The months and weeks of the Inquisition went on much like this. Malika befriended a few of the people she travelled with – Cole (who reminded her of Solas), Bull and Sera (who commiserated with her over the nature of dreams) and Dorian who – despite having the least in common with her save Solas himself – was an excellent listener and friend. She and Solas met each other most often in the Fade, where the forest became their refuge of the eve. Sometimes they just sat and spoke with one another. Other times, spurred on by the sizzle of magic between his flesh and the anchor, or perhaps by a look or sly, provocative word, they tumbled together on sheets of softest satin and silk.

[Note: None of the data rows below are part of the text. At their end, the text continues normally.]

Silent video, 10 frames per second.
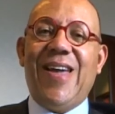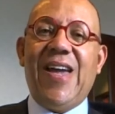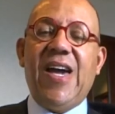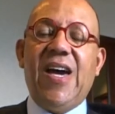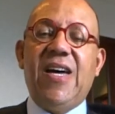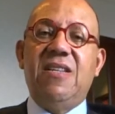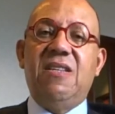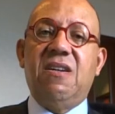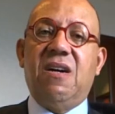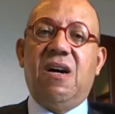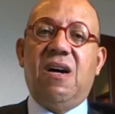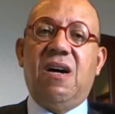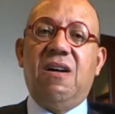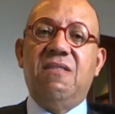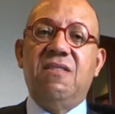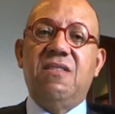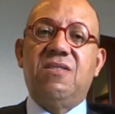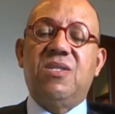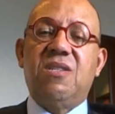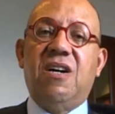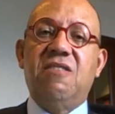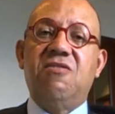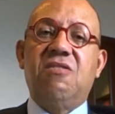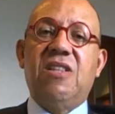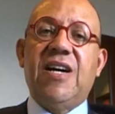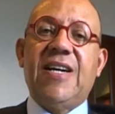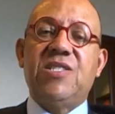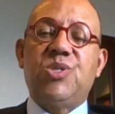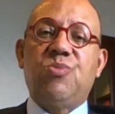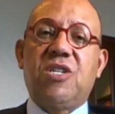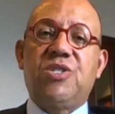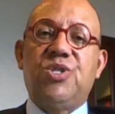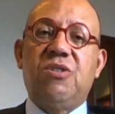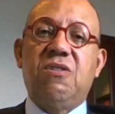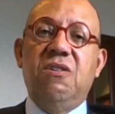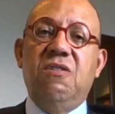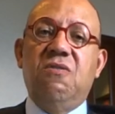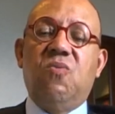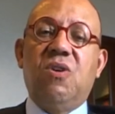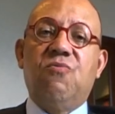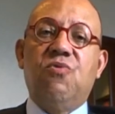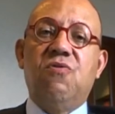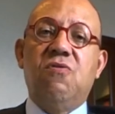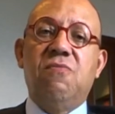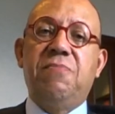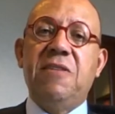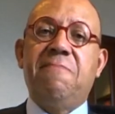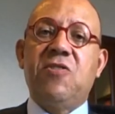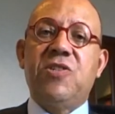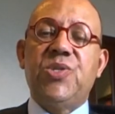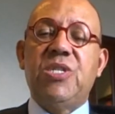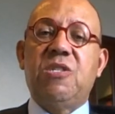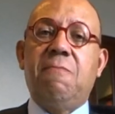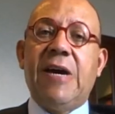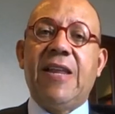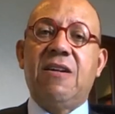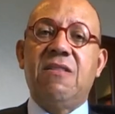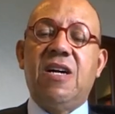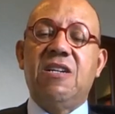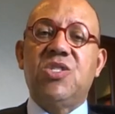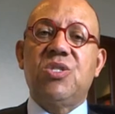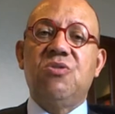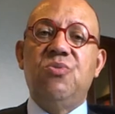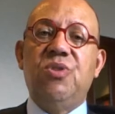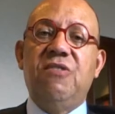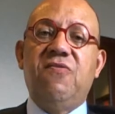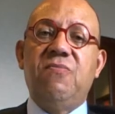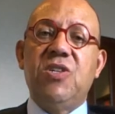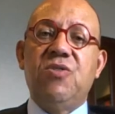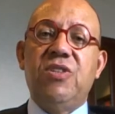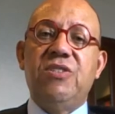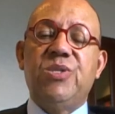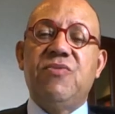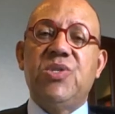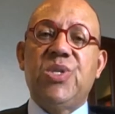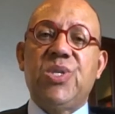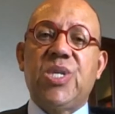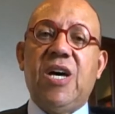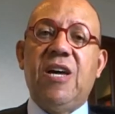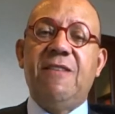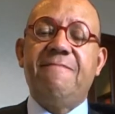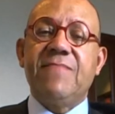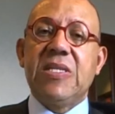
and this underclass structure where rural people are systematically excluded from the goodies of the society.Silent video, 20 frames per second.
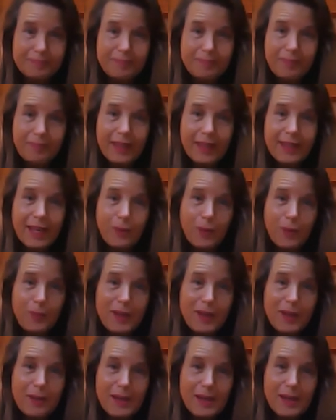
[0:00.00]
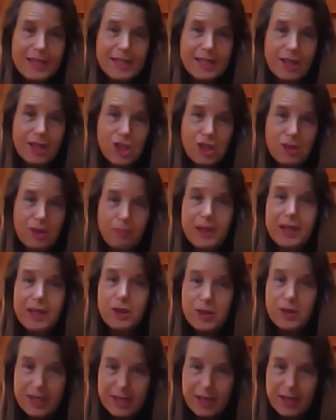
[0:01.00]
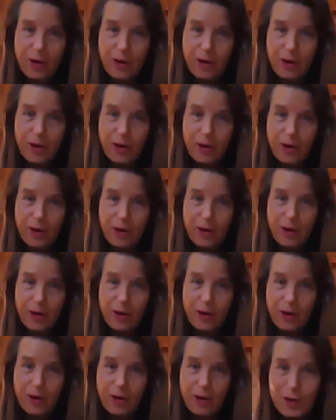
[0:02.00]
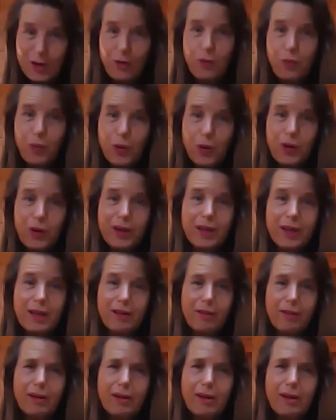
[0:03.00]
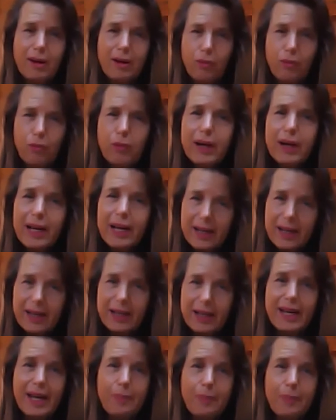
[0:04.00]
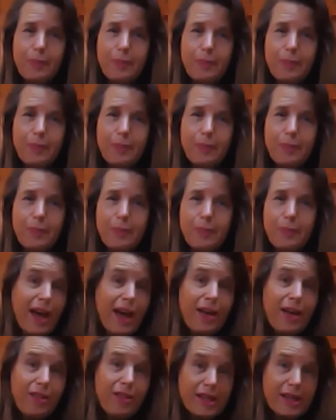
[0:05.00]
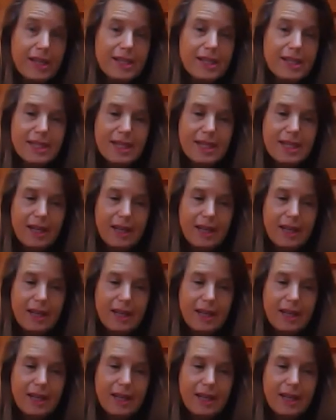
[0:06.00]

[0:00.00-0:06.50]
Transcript: That will be the message. Be yourself, but be yourself working really collaboratively with others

Then, months after the first nightmare that had run her into Solas’ arms, the dreams returned. Perhaps it was their trek through the Exalted Plains, where the roads were thick with the smoke borne of death and waste. Even Dorian had commented upon the thinness of the veil there in the Dirthavaren. But they came to her each night, leaving her jerking awake, clutching at Dorian’s hands, or at Cole’s worried brush of her forehead. Her companions’ worry was almost the worst part of it.
Almost.
…
“You’re very good at ignoring my advice.” Not-Sera said, crossing her legs and taking a sip from her cup. The branch she’d perched on was low to the ground to accommodate for her dwarven guest’s height difficulties. Malika scratched the back of her head and squinted up into the creature’s eyes.
“Does Sera know you’re co-opting her body every night to threaten her friends?” Cadash asked. Not-Sera threw her head back and laughed, tea spilling out of the cup and glittering in the air before it pulled itself back into the ceramic container.
“I’m not co-opting her body, silly,” she answered, taking on Sera’s vocal inflection. Were it not for the dark echo to the words, Malika might have believed it was the elf and not some spirit speaking, “just a teensy corner of her mind. And you may call me Andruil, or ‘my lady goddess’, or ‘Spare us the moment we become Your prey!’” She said, lifting her hands up in some mockery of a beast, and giggling. Her teacup remained hovering in the air, “My followers loved to repeat that last one. They’re all gone now, scattered to the wind. The Dalish are so much less vicious in their hunts. I miss the days where the blood they spilt was not just that of animals.”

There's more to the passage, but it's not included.